If we learned one thing from the 2007-2008 stock market collapse, it is that investors who can keep a cool head and be opportunistic in their purchases can make tidy profits as stocks recover.

Billionaire hedge fund manager John Paulson benefited from this approach, as did individual investors including Michael Koza.

Koza, a civil engineer living near Sacramento, Calif., bought into financial services companies like Radian Group (RDN, news), Genworth Financial (GNW, news)and CIT Group (CIT, news)as investors panicked. His in-depth, homespun stock research and smart stock picking helped him score huge profits in 2009 and recoup a 40% loss in 2008. His 10-year average annual return is now an impressive 22%.

Wall Street's most-recent bloodbath also presents buying opportunities. One smart way to approach the carnage is to look for stocks that have relatively stable dividends. Dividends offer investors an opportunity to lock in high yields and collect payments as they wait for stocks to recover.

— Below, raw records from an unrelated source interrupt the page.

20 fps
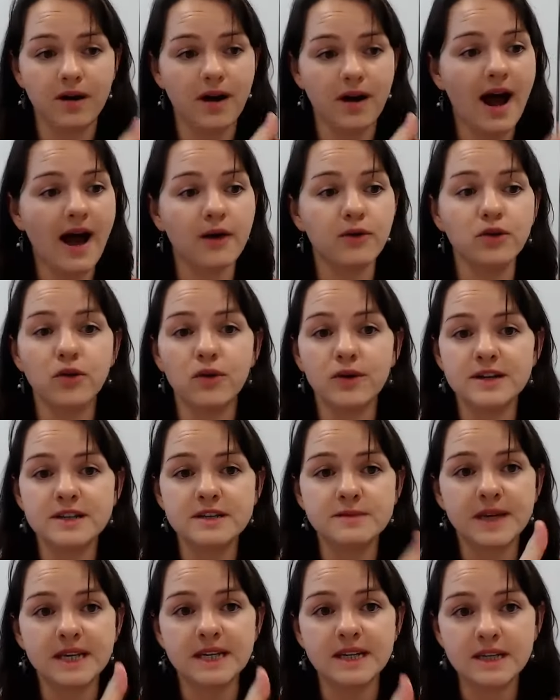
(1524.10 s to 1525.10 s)
how long
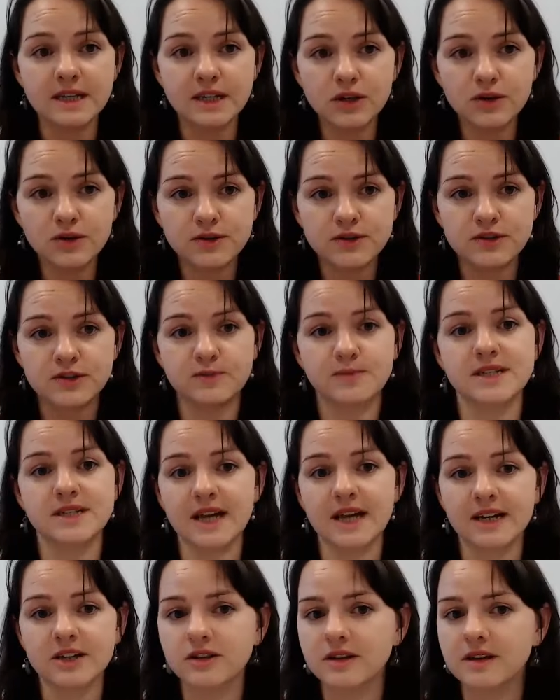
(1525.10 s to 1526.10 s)
it's been in use,
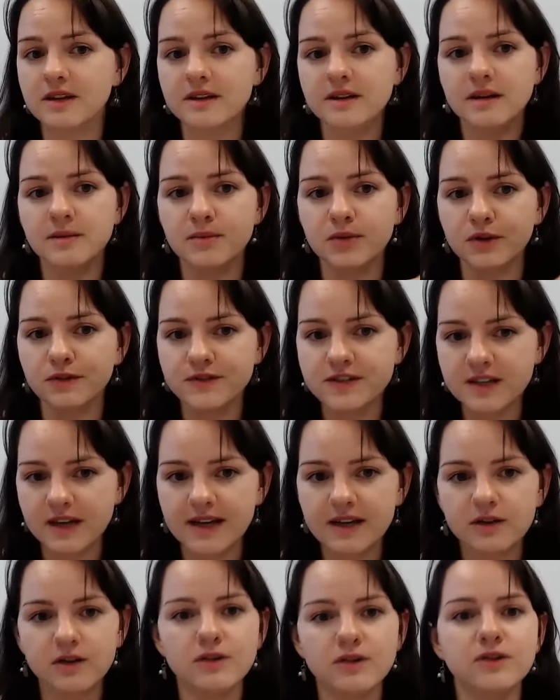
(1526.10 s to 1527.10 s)
potentially the number of
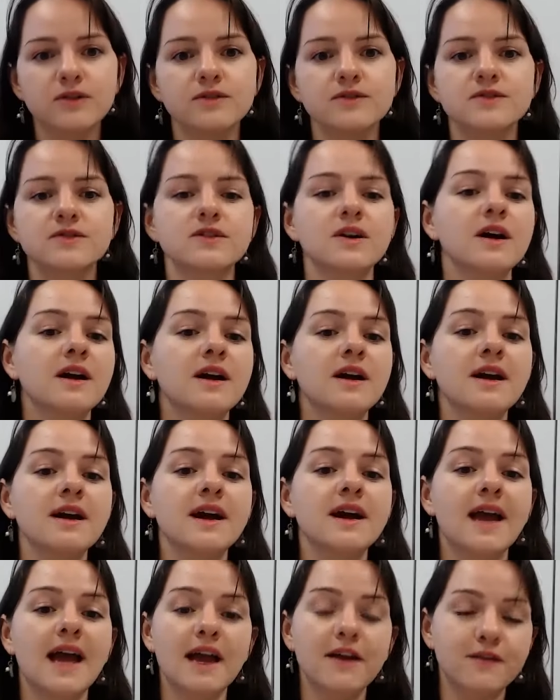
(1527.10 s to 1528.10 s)
cycles,
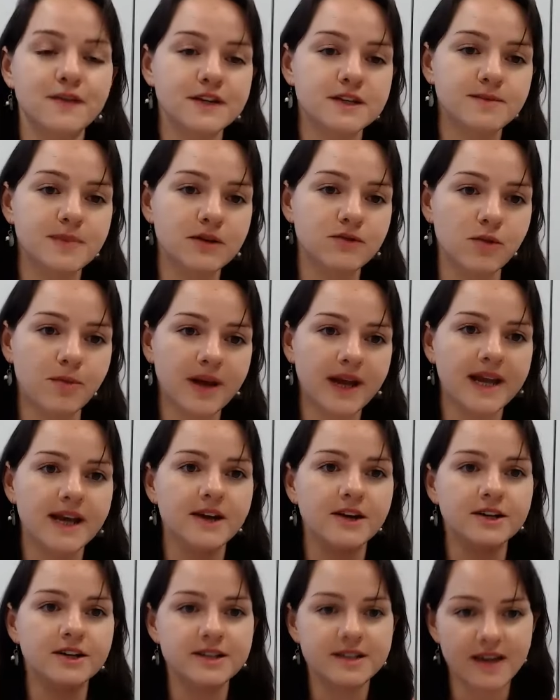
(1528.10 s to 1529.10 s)
if it's been
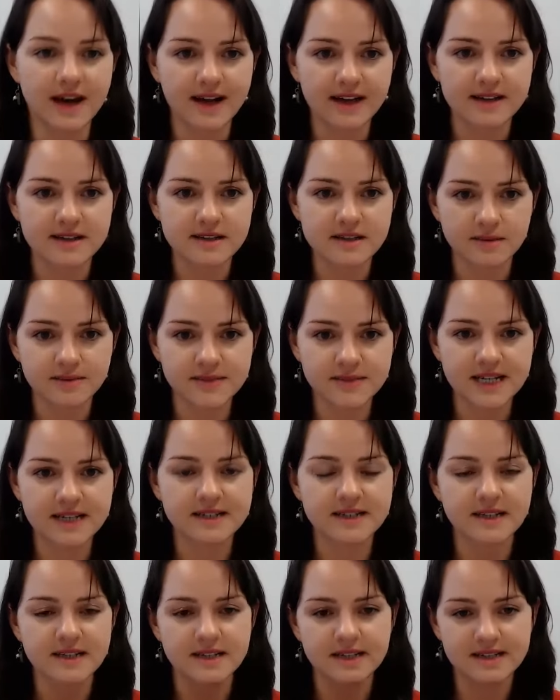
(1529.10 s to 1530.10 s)
repaired, that gets
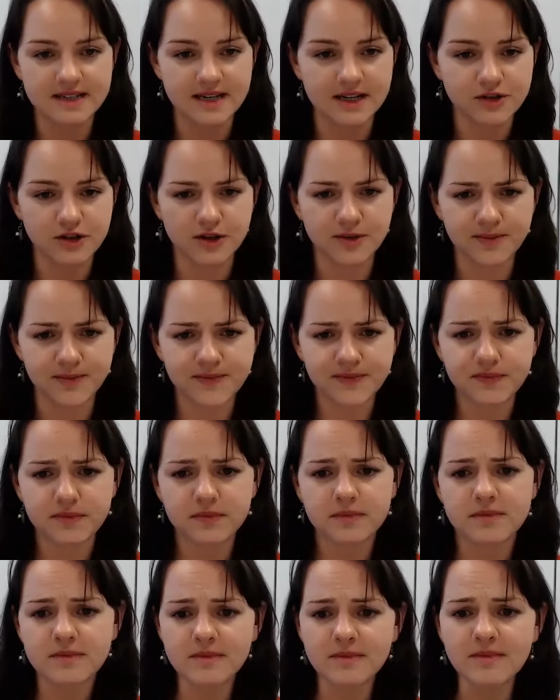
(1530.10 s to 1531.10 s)
updated, etc.
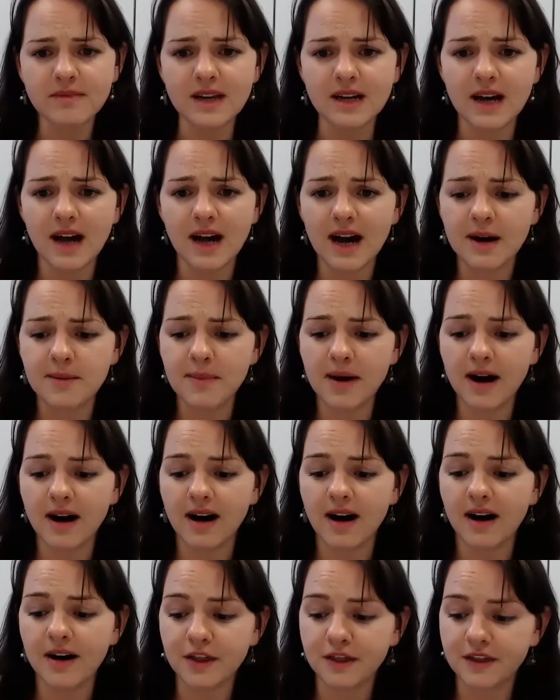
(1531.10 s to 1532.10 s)

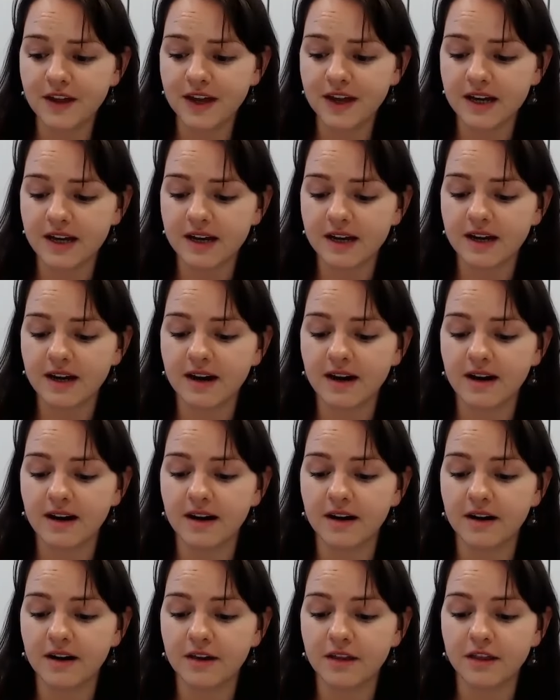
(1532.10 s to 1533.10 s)
I think
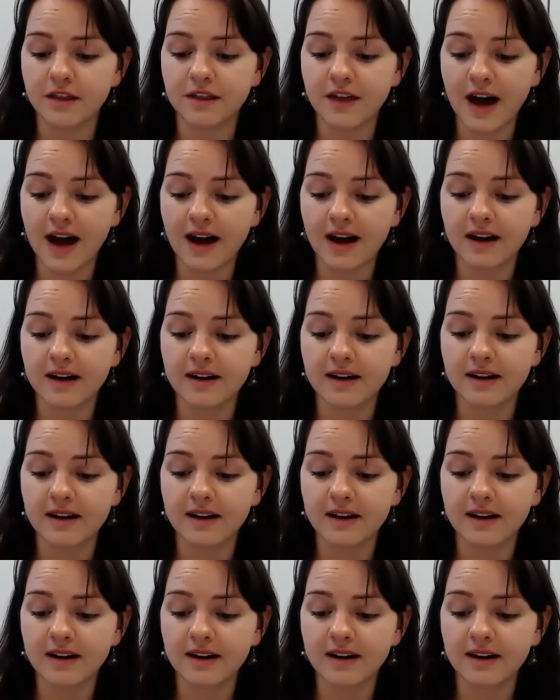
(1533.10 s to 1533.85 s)
that's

Of course, there is the risk that companies will eliminate their dividend if the economy worsens, though dividend-paying companies are loath to halt the payouts once they have initiated them.

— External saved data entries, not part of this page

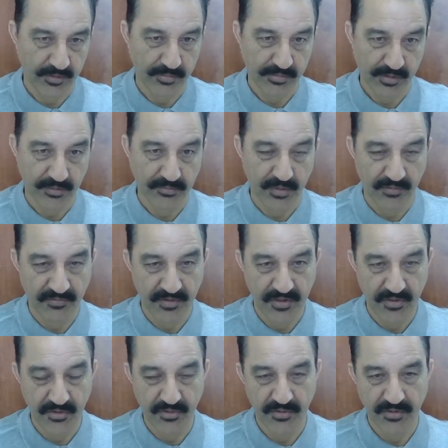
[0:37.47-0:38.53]
subscribe the
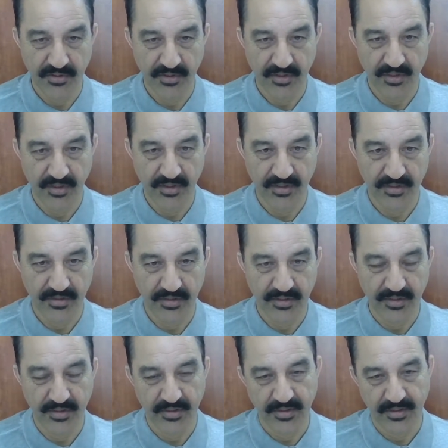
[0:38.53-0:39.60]
video, and
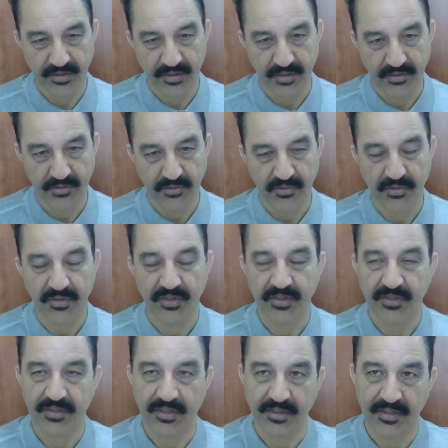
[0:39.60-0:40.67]
in order to
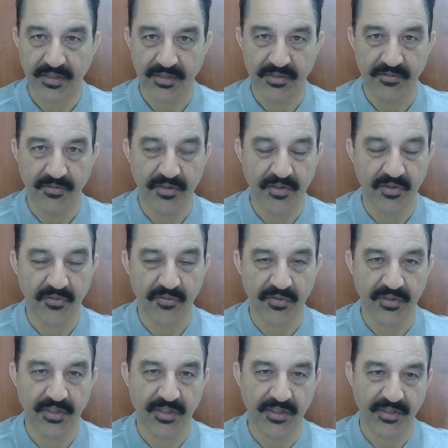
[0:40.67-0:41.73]
reach the next video
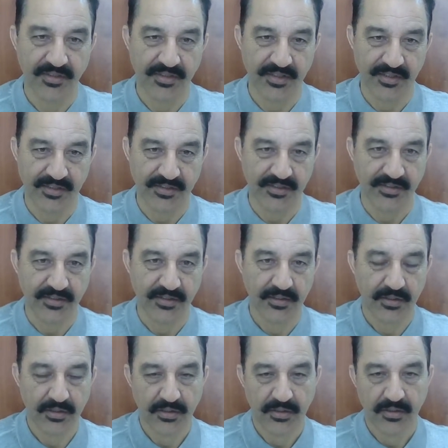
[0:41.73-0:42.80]
with the easy access.
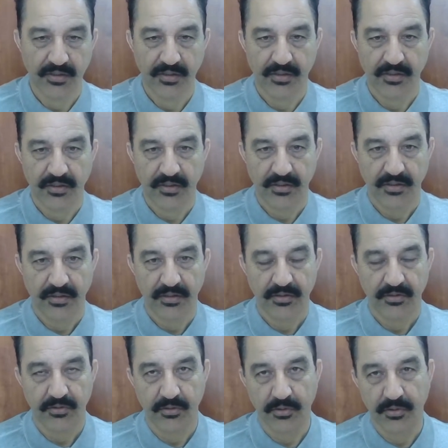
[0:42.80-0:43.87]

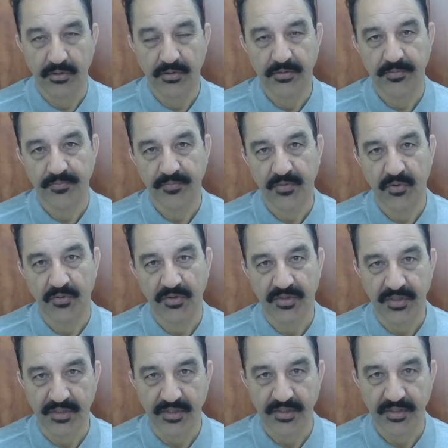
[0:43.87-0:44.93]
So our
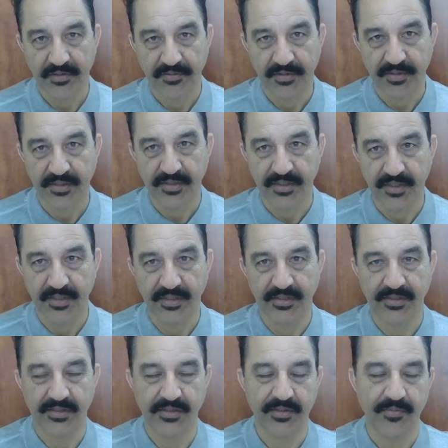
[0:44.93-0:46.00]
channel reference
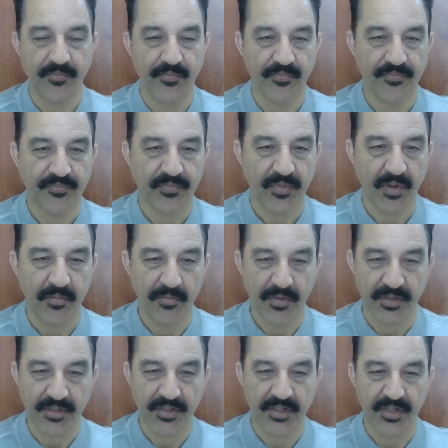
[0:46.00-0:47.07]
is
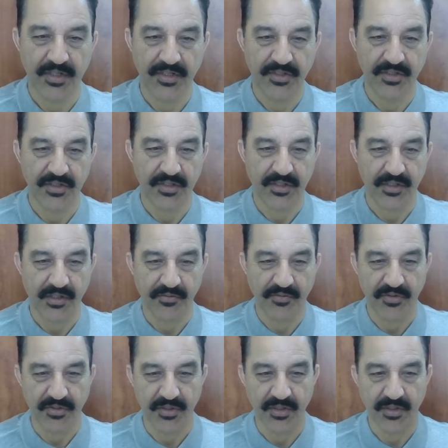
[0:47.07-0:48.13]
Material Engineer
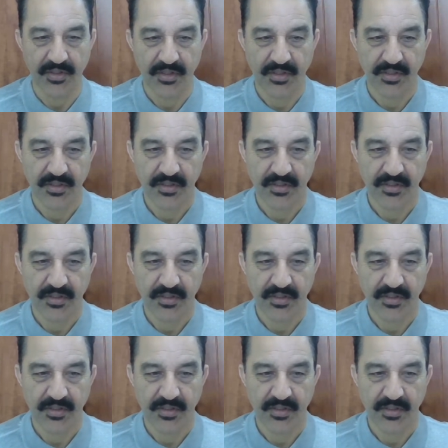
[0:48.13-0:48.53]
Official.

Each of the stocks below has a relatively high dividend yield. The picks come from two sources: the website Dividend Channel and Bill Priest, the CEO and co-chief investment officer at Epoch Investment Partners. Priest is focused on finding sound companies with a long history of paying dividends.

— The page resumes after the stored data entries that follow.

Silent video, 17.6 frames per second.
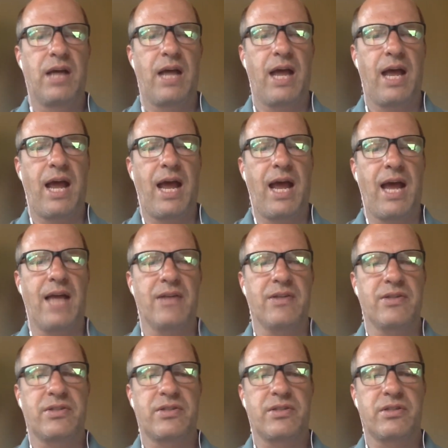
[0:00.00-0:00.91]

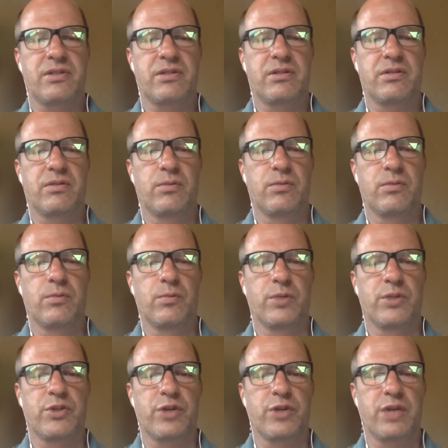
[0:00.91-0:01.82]
as
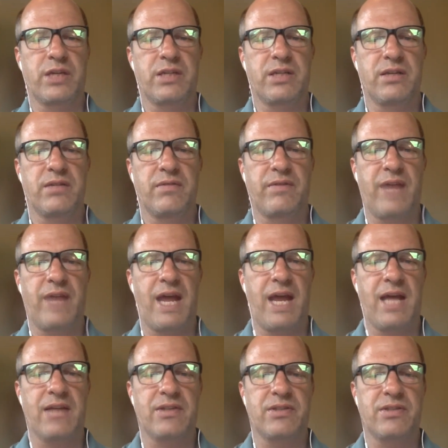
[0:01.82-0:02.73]
restrictive
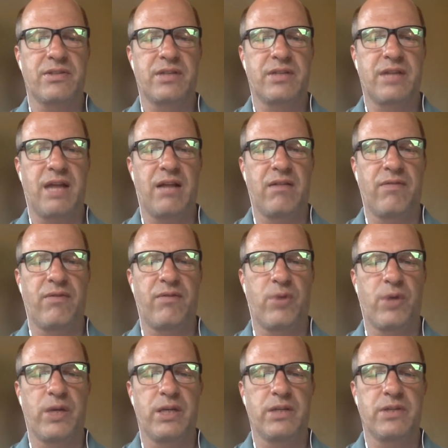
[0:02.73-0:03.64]
as
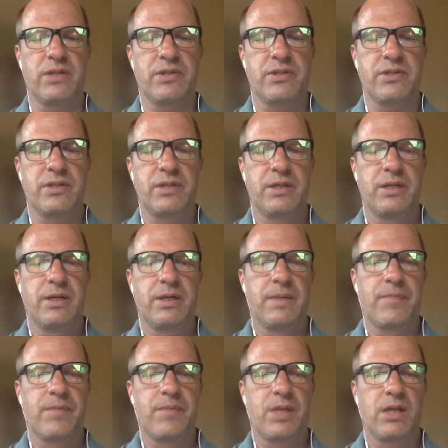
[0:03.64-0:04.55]
California's
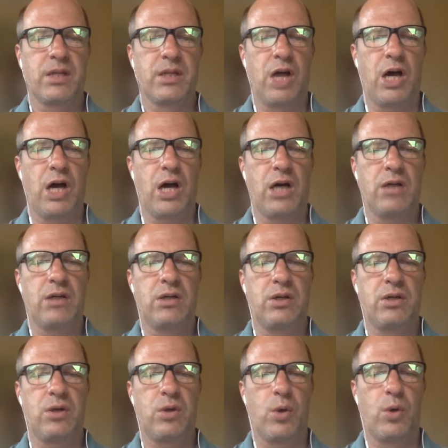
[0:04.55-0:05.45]
law,
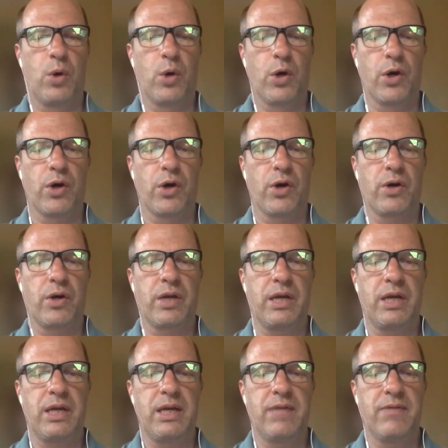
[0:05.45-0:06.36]
or
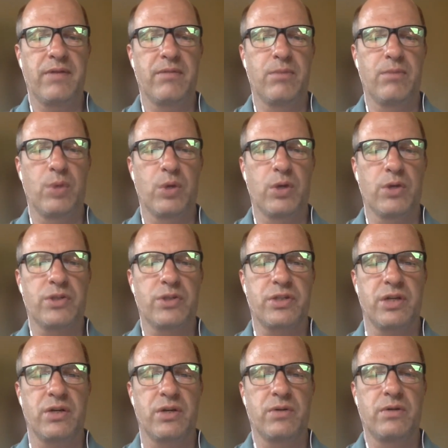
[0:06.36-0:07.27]
even more
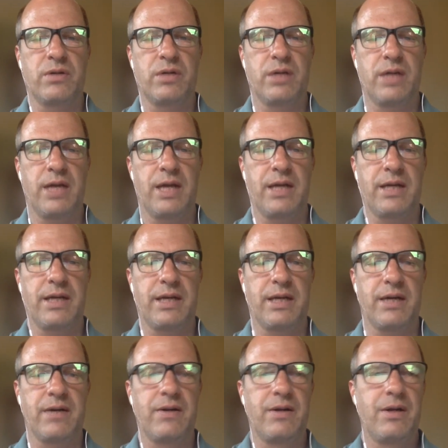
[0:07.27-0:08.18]
so.
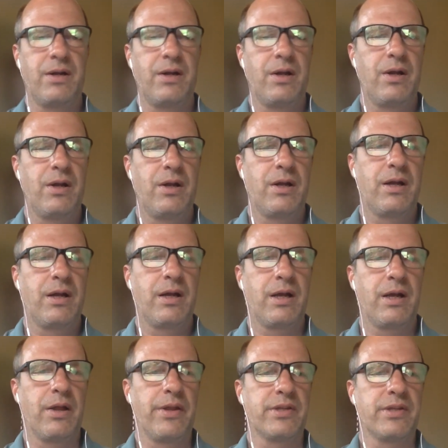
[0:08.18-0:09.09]
And
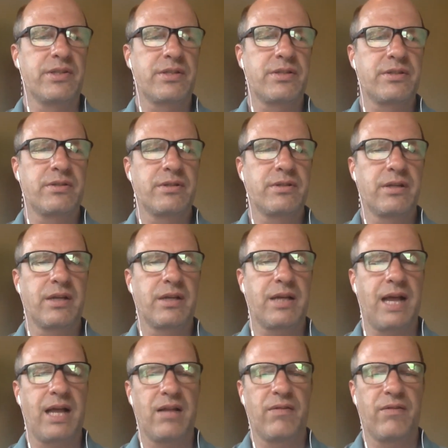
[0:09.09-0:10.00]
this
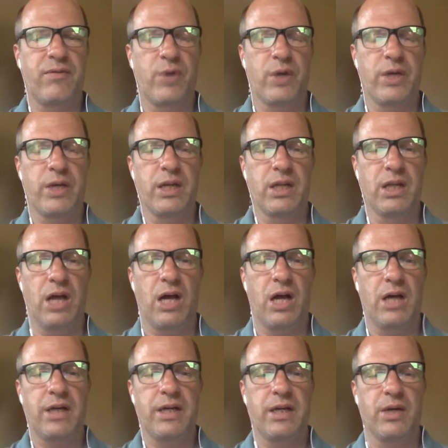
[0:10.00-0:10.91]
California
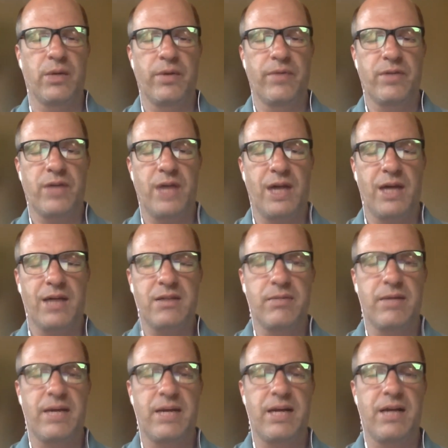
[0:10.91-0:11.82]
law, we've talked
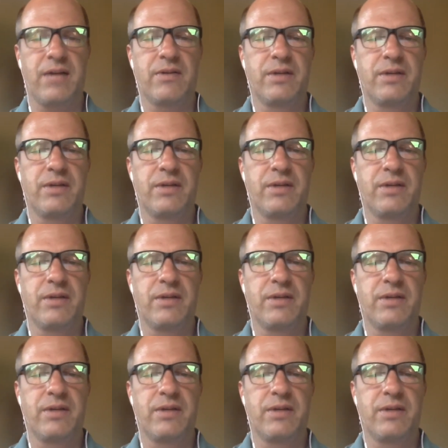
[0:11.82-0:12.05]
about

1. Reynolds American: 6.1% yield.

Reynolds American (RAI, news)is a holding company for the nation's second-largest cigarette maker. It has five of the 10 best-selling brands in the United States, including Camel, Winston and Kool. The Winston-Salem, N.C., company also owns American Snuff, a maker of smokeless tobacco.

2. Coca-Cola: 2.8% yield.

Coca-Cola (KO, news)owns and licenses more than 500 nonalcoholic-beverage brands, including top-selling Coca-Cola, Diet Coke and Sprite.

3. Southern Copper: 7.4% yield.

Southern Copper (SCCO, news)produces copper, zinc, silver and molybdenum. It has mines in Peru, Chile and Mexico.

4. Eli Lilly: 5.5% yield.

Eli Lilly (LLY, news)develops, manufactures and sells pharmaceuticals -- including antidepressant Prozac and osteoporosis treatment Evista -- that are sold in 140 countries. The Indianapolis company also manufactures animal health products.

5. H&R Block: 4.3% yield.

H&R Block (HRB, news)provides tax-return-preparation and tax-consulting services through more than 11,000 retail locations across the United States. In addition, it has locations in Canada and Australia. The Kansas City company also publishes do-it-yourself tax-preparation software and offers retail banking services through H&R Block Bank.

6. Leggett & Platt: 5.5% yield.

Leggett & Platt (LEG, news)designs and produces bedding, furniture, office displays and industrial materials. The Carthage, Mo., company has production and distribution facilities in 20 countries.